I am designing a custom board that, among other things, it communicates with eight array of sixteen independent boards, each with some sensors mounted, through a sort of custom RS485. Communication must be in parallel and, hence, every sensor is connected to a UART block of the microcontroller.

In total, we need to readout 16 x 8 = 128 sets of data, and for every array we need to keep one board powered on for other reasons (e.g. voltages actuation). These boards are sending out data as soon as they are turned on. Therefore, we'd like to read the data coming from these eight board "simultaneously".

(16 boards) Array 1 Data --> Transceiver --> UART1
(16 boards) Array 2 Data --> Transceiver --> UART2
(16 boards) Array 3 Data --> Transceiver --> UART3
(16 boards) Array 4 Data --> Transceiver --> UART4
(16 boards) Array 5 Data --> Transceiver --> UART5
(16 boards) Array 6 Data --> Transceiver --> UART6
(16 boards) Array 7 Data --> Transceiver --> UART7
(16 boards) Array 8 Data --> Transceiver --> UART8

The interface between the microcontroller and the sensors' world is isolated through the use of ISO77xx digital isolators by TI.

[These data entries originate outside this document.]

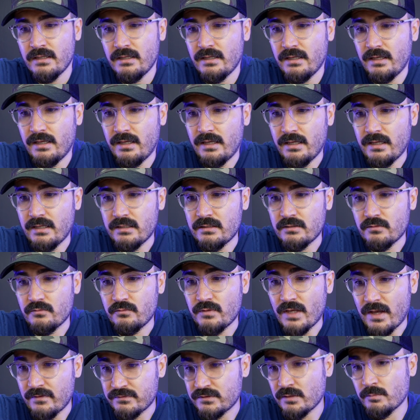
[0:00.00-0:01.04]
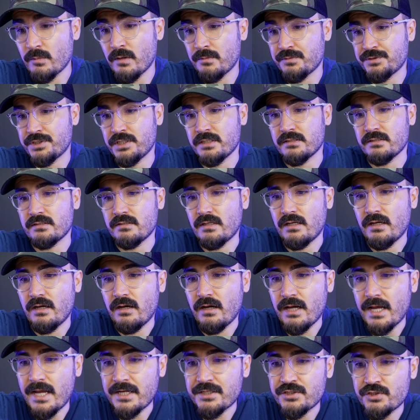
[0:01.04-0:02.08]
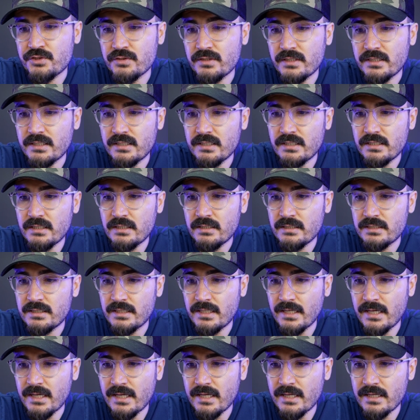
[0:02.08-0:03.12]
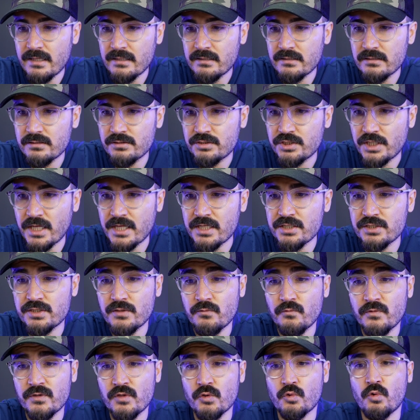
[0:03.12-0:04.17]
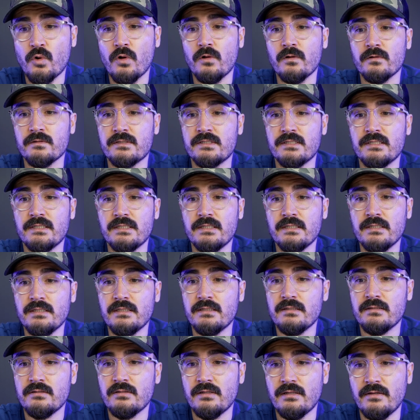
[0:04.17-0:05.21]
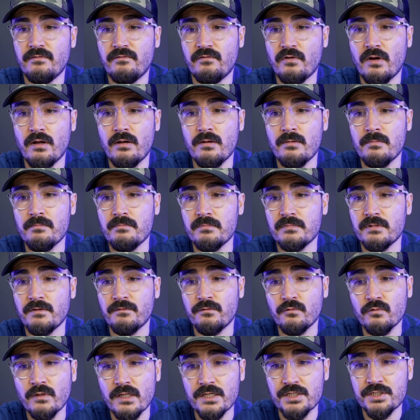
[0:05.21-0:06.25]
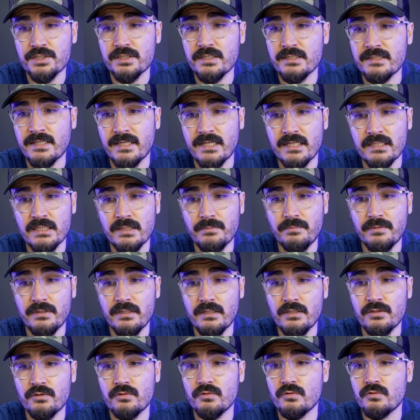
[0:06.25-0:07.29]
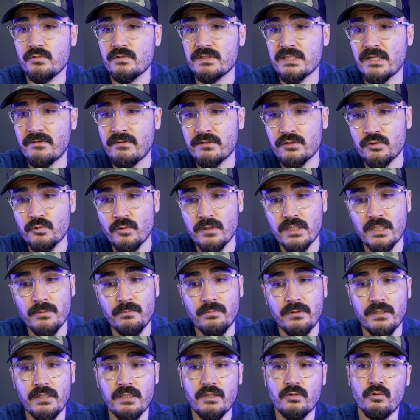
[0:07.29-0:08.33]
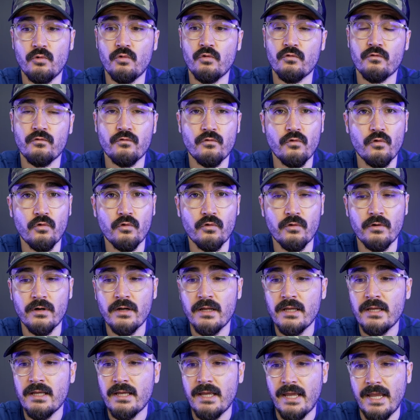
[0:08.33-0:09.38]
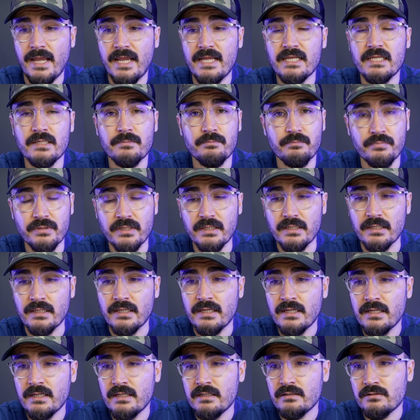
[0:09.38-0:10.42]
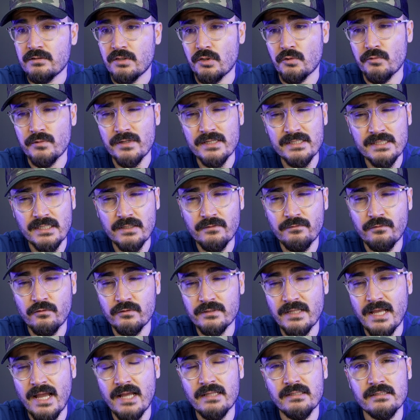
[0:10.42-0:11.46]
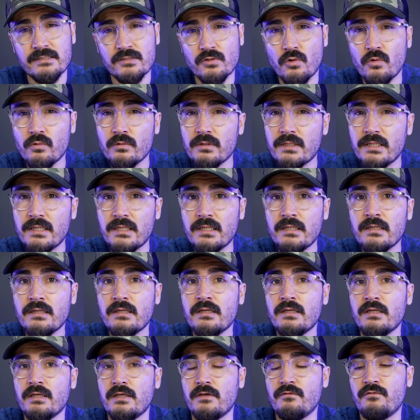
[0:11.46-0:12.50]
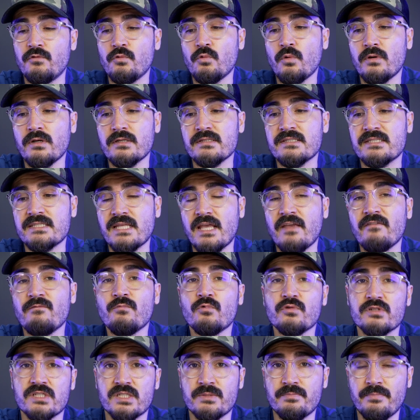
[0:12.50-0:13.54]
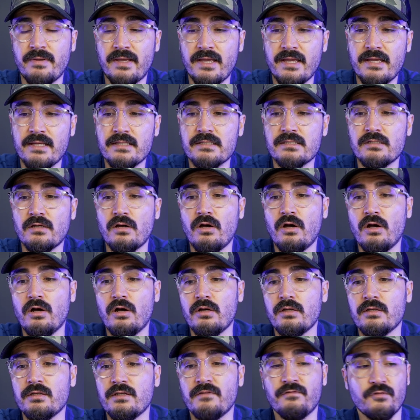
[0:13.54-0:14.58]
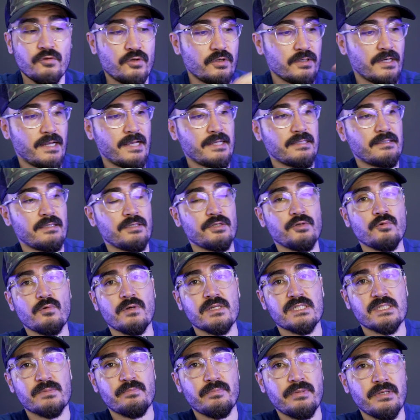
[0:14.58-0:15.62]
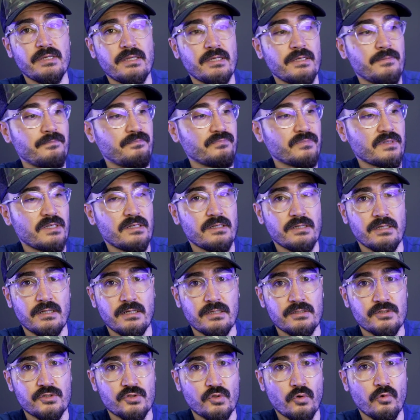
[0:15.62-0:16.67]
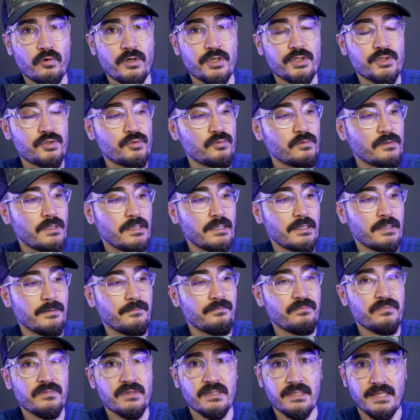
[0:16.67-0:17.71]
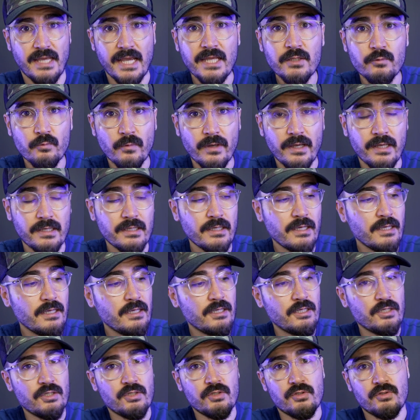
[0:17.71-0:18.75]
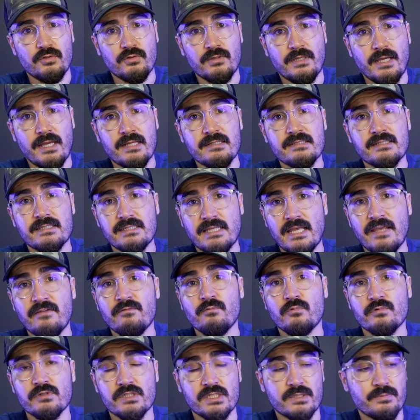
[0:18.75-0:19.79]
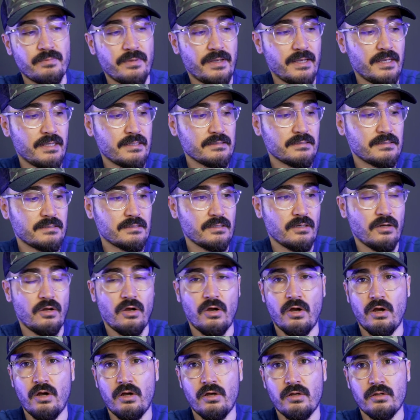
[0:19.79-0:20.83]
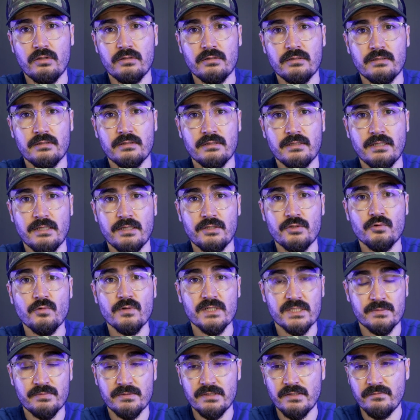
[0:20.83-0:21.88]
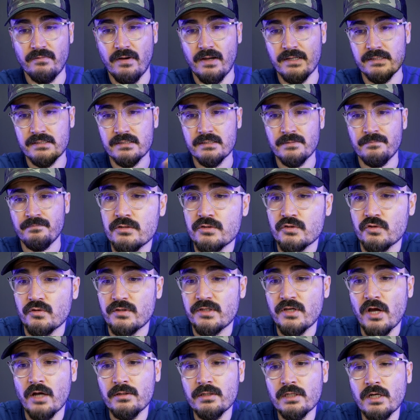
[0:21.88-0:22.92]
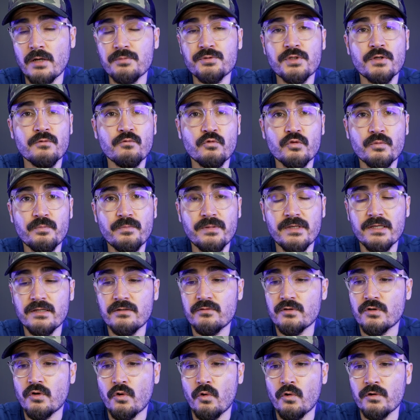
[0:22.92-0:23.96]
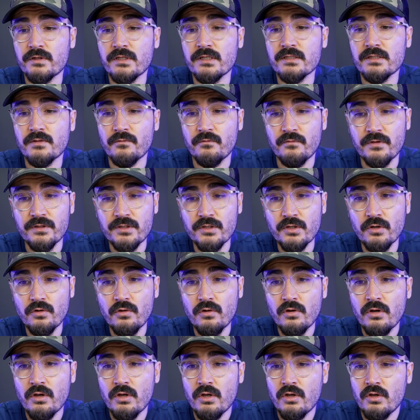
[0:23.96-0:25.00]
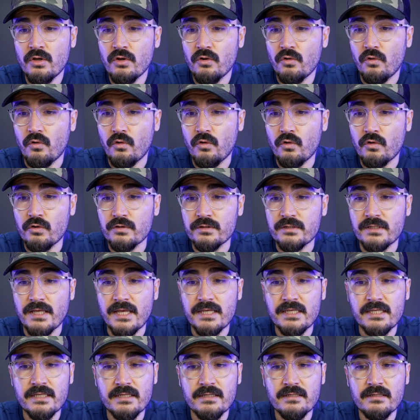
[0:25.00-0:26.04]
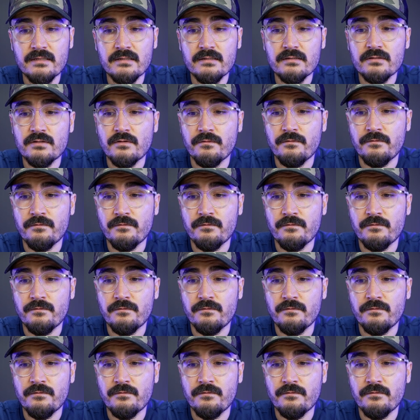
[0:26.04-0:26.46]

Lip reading: And we have some options. I actually can change the video quality from the Full HD 1080p to 720p or 480p. The reason for that is only if you want to save more space if you connect the USB storage to the gateway, you can save more space on the USB device. So the other option would be recording the video or taking the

Now, the issue is that i don't have eight UART blocks available from the microcontroller (for debug purposes, i'm using a STM32F756ZG Nucleo Board). I know bit banging is a thing, but i'd like to avoid this method for deadline reasons.

My proposed alternative is to use four UART multiplexed into two channels each: this would break the parallel communication requisite but we are good by polling four sensors each, and then switching to the other four sensors. In this way, every transceiver is associated to an array of sixteen sensor boards.

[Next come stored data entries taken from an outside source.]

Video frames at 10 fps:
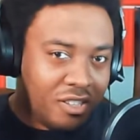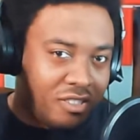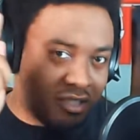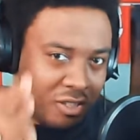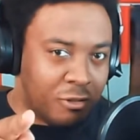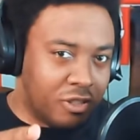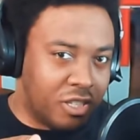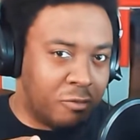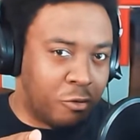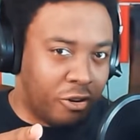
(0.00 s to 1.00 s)
It's too early
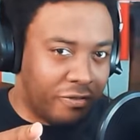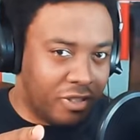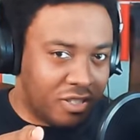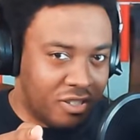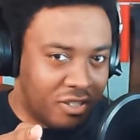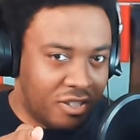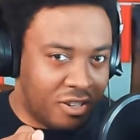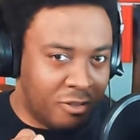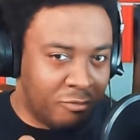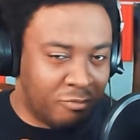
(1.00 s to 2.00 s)
in the morning for this
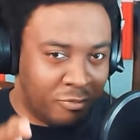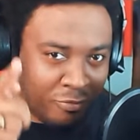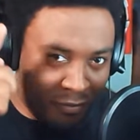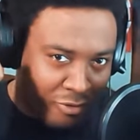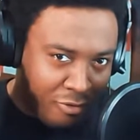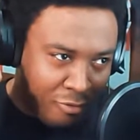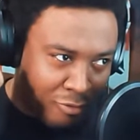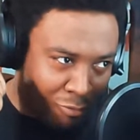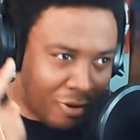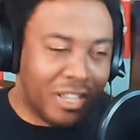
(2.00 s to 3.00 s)
Nintendo.
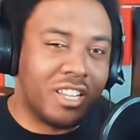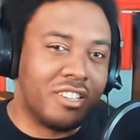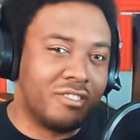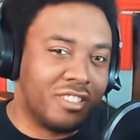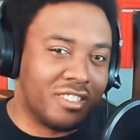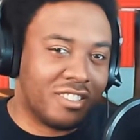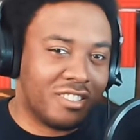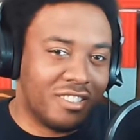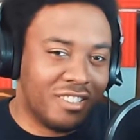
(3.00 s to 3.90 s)
Why I gotta do this?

I've sketched a (very stupid) schematic to visualize the system:

from left to right: RS485-UART converter, MUX, isolation, STM32

The thing is: i don't know which kind of problem would arise by using this architecture, and i see this as a problem. I can choose a MUX depending on communication speed (115200 bits/s), while the switching logic would be very slow (few seconds of polling per group of sensors). Voltage levels are okay.

Is this architecture okay, stupid or does it have some flows? Please let me know everything i should take into account.

Kindly thanks for your answer.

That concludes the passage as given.